EXTRACTED INFORMATION:
# # # #

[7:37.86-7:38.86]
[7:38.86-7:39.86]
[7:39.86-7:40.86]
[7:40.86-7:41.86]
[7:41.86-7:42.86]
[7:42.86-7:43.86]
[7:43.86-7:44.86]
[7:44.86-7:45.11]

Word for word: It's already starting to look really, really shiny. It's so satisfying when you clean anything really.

# # # #

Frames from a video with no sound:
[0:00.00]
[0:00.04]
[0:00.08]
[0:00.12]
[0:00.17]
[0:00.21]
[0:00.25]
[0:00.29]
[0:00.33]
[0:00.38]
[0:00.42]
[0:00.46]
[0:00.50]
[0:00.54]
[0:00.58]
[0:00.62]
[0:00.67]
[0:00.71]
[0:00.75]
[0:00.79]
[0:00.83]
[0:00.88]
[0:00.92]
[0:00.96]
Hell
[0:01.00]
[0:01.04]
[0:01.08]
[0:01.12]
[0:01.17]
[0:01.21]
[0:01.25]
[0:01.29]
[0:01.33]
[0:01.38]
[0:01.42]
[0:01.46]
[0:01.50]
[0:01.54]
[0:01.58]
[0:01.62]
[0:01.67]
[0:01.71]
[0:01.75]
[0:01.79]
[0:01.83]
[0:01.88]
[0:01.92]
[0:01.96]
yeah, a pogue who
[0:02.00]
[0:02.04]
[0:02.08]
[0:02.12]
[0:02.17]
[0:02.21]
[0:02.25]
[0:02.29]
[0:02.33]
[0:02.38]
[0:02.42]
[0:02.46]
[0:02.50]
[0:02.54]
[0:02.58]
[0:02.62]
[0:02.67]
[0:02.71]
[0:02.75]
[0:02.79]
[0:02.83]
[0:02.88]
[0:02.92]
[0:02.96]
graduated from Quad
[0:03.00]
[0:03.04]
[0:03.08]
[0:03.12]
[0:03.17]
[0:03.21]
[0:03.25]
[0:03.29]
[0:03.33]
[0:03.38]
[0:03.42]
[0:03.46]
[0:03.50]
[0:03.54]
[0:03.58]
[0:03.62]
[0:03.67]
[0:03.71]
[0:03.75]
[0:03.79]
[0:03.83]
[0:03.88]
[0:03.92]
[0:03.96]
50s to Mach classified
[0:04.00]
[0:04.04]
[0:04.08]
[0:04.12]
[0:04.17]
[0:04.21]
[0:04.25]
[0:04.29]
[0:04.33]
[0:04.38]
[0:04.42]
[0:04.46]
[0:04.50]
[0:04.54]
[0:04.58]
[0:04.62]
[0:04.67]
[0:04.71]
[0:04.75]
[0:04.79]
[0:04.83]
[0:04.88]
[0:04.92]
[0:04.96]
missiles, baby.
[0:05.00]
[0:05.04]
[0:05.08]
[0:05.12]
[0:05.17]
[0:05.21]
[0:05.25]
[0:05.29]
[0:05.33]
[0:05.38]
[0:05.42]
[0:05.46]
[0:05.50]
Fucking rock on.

# # # #

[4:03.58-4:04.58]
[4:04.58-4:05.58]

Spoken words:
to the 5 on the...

# # # #

DIRECTIONS: The line above containing "[7:37.86-7:38.86]", the line containing "Word for word: It's", and every line between them are to be transcribed exactly; no other line is wanted.

SOLUTION TO THIS PROBLEM:
[7:37.86-7:38.86]
[7:38.86-7:39.86]
[7:39.86-7:40.86]
[7:40.86-7:41.86]
[7:41.86-7:42.86]
[7:42.86-7:43.86]
[7:43.86-7:44.86]
[7:44.86-7:45.11]

Word for word: It's already starting to look really, really shiny. It's so satisfying when you clean anything really.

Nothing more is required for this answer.